__Aim of the exercise__
Every record below is to be retyped exactly.

[Dataset entries]
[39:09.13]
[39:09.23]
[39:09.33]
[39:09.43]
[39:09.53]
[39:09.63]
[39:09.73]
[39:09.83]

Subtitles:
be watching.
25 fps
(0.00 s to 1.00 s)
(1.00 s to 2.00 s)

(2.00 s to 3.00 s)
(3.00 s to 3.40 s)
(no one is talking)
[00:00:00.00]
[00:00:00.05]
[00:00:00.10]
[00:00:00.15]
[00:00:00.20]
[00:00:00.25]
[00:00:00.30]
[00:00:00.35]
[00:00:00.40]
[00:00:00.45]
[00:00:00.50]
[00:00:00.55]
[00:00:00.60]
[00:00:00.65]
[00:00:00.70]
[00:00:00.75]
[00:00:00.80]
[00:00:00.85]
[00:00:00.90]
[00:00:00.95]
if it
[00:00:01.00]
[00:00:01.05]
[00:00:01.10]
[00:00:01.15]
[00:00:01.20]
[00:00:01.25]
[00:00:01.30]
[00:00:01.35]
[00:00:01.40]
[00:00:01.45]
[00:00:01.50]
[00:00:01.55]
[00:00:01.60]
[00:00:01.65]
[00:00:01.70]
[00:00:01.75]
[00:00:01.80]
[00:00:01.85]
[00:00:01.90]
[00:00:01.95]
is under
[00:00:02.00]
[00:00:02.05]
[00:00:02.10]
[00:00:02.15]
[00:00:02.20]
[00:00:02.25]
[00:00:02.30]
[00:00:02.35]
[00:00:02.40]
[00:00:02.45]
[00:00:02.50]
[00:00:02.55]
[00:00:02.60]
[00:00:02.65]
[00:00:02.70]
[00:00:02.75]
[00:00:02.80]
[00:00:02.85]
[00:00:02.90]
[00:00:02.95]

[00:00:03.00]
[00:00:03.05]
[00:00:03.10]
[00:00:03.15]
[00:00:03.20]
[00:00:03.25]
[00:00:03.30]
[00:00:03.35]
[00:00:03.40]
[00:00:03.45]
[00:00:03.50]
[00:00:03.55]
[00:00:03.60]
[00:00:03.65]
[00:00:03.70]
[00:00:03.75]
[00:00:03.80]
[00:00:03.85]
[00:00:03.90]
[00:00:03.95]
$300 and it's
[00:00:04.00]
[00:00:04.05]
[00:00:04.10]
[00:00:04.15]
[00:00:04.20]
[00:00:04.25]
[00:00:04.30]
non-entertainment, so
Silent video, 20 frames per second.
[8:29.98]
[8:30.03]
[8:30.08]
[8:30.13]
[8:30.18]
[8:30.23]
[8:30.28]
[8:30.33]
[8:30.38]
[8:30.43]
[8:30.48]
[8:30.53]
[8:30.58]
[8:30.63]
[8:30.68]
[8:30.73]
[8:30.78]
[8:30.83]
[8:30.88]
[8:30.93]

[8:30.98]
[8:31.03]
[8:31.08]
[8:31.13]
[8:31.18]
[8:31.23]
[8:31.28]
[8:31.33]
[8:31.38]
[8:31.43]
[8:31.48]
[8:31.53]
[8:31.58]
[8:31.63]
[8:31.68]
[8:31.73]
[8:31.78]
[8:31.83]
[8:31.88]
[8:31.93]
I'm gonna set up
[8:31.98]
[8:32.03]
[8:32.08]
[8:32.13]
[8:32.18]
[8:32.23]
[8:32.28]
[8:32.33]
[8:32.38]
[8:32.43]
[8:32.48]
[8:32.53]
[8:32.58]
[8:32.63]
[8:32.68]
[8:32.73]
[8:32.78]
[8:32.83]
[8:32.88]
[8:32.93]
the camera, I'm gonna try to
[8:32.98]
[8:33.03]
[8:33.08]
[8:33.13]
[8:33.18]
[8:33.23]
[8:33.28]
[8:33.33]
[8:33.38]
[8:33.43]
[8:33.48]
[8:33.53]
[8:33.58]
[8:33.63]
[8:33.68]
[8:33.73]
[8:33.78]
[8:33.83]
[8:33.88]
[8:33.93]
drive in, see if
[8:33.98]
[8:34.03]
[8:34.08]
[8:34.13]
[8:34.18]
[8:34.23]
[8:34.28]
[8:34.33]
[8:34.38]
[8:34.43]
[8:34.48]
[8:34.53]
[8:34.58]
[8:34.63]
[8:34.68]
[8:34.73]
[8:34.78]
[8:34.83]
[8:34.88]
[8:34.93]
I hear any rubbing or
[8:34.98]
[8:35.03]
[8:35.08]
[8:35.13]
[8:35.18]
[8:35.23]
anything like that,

__Exercise answer__
[39:09.13]
[39:09.23]
[39:09.33]
[39:09.43]
[39:09.53]
[39:09.63]
[39:09.73]
[39:09.83]

Subtitles:
be watching.
25 fps
(0.00 s to 1.00 s)
(1.00 s to 2.00 s)

(2.00 s to 3.00 s)
(3.00 s to 3.40 s)
(no one is talking)
[00:00:00.00]
[00:00:00.05]
[00:00:00.10]
[00:00:00.15]
[00:00:00.20]
[00:00:00.25]
[00:00:00.30]
[00:00:00.35]
[00:00:00.40]
[00:00:00.45]
[00:00:00.50]
[00:00:00.55]
[00:00:00.60]
[00:00:00.65]
[00:00:00.70]
[00:00:00.75]
[00:00:00.80]
[00:00:00.85]
[00:00:00.90]
[00:00:00.95]
if it
[00:00:01.00]
[00:00:01.05]
[00:00:01.10]
[00:00:01.15]
[00:00:01.20]
[00:00:01.25]
[00:00:01.30]
[00:00:01.35]
[00:00:01.40]
[00:00:01.45]
[00:00:01.50]
[00:00:01.55]
[00:00:01.60]
[00:00:01.65]
[00:00:01.70]
[00:00:01.75]
[00:00:01.80]
[00:00:01.85]
[00:00:01.90]
[00:00:01.95]
is under
[00:00:02.00]
[00:00:02.05]
[00:00:02.10]
[00:00:02.15]
[00:00:02.20]
[00:00:02.25]
[00:00:02.30]
[00:00:02.35]
[00:00:02.40]
[00:00:02.45]
[00:00:02.50]
[00:00:02.55]
[00:00:02.60]
[00:00:02.65]
[00:00:02.70]
[00:00:02.75]
[00:00:02.80]
[00:00:02.85]
[00:00:02.90]
[00:00:02.95]

[00:00:03.00]
[00:00:03.05]
[00:00:03.10]
[00:00:03.15]
[00:00:03.20]
[00:00:03.25]
[00:00:03.30]
[00:00:03.35]
[00:00:03.40]
[00:00:03.45]
[00:00:03.50]
[00:00:03.55]
[00:00:03.60]
[00:00:03.65]
[00:00:03.70]
[00:00:03.75]
[00:00:03.80]
[00:00:03.85]
[00:00:03.90]
[00:00:03.95]
$300 and it's
[00:00:04.00]
[00:00:04.05]
[00:00:04.10]
[00:00:04.15]
[00:00:04.20]
[00:00:04.25]
[00:00:04.30]
non-entertainment, so
Silent video, 20 frames per second.
[8:29.98]
[8:30.03]
[8:30.08]
[8:30.13]
[8:30.18]
[8:30.23]
[8:30.28]
[8:30.33]
[8:30.38]
[8:30.43]
[8:30.48]
[8:30.53]
[8:30.58]
[8:30.63]
[8:30.68]
[8:30.73]
[8:30.78]
[8:30.83]
[8:30.88]
[8:30.93]

[8:30.98]
[8:31.03]
[8:31.08]
[8:31.13]
[8:31.18]
[8:31.23]
[8:31.28]
[8:31.33]
[8:31.38]
[8:31.43]
[8:31.48]
[8:31.53]
[8:31.58]
[8:31.63]
[8:31.68]
[8:31.73]
[8:31.78]
[8:31.83]
[8:31.88]
[8:31.93]
I'm gonna set up
[8:31.98]
[8:32.03]
[8:32.08]
[8:32.13]
[8:32.18]
[8:32.23]
[8:32.28]
[8:32.33]
[8:32.38]
[8:32.43]
[8:32.48]
[8:32.53]
[8:32.58]
[8:32.63]
[8:32.68]
[8:32.73]
[8:32.78]
[8:32.83]
[8:32.88]
[8:32.93]
the camera, I'm gonna try to
[8:32.98]
[8:33.03]
[8:33.08]
[8:33.13]
[8:33.18]
[8:33.23]
[8:33.28]
[8:33.33]
[8:33.38]
[8:33.43]
[8:33.48]
[8:33.53]
[8:33.58]
[8:33.63]
[8:33.68]
[8:33.73]
[8:33.78]
[8:33.83]
[8:33.88]
[8:33.93]
drive in, see if
[8:33.98]
[8:34.03]
[8:34.08]
[8:34.13]
[8:34.18]
[8:34.23]
[8:34.28]
[8:34.33]
[8:34.38]
[8:34.43]
[8:34.48]
[8:34.53]
[8:34.58]
[8:34.63]
[8:34.68]
[8:34.73]
[8:34.78]
[8:34.83]
[8:34.88]
[8:34.93]
I hear any rubbing or
[8:34.98]
[8:35.03]
[8:35.08]
[8:35.13]
[8:35.18]
[8:35.23]
anything like that,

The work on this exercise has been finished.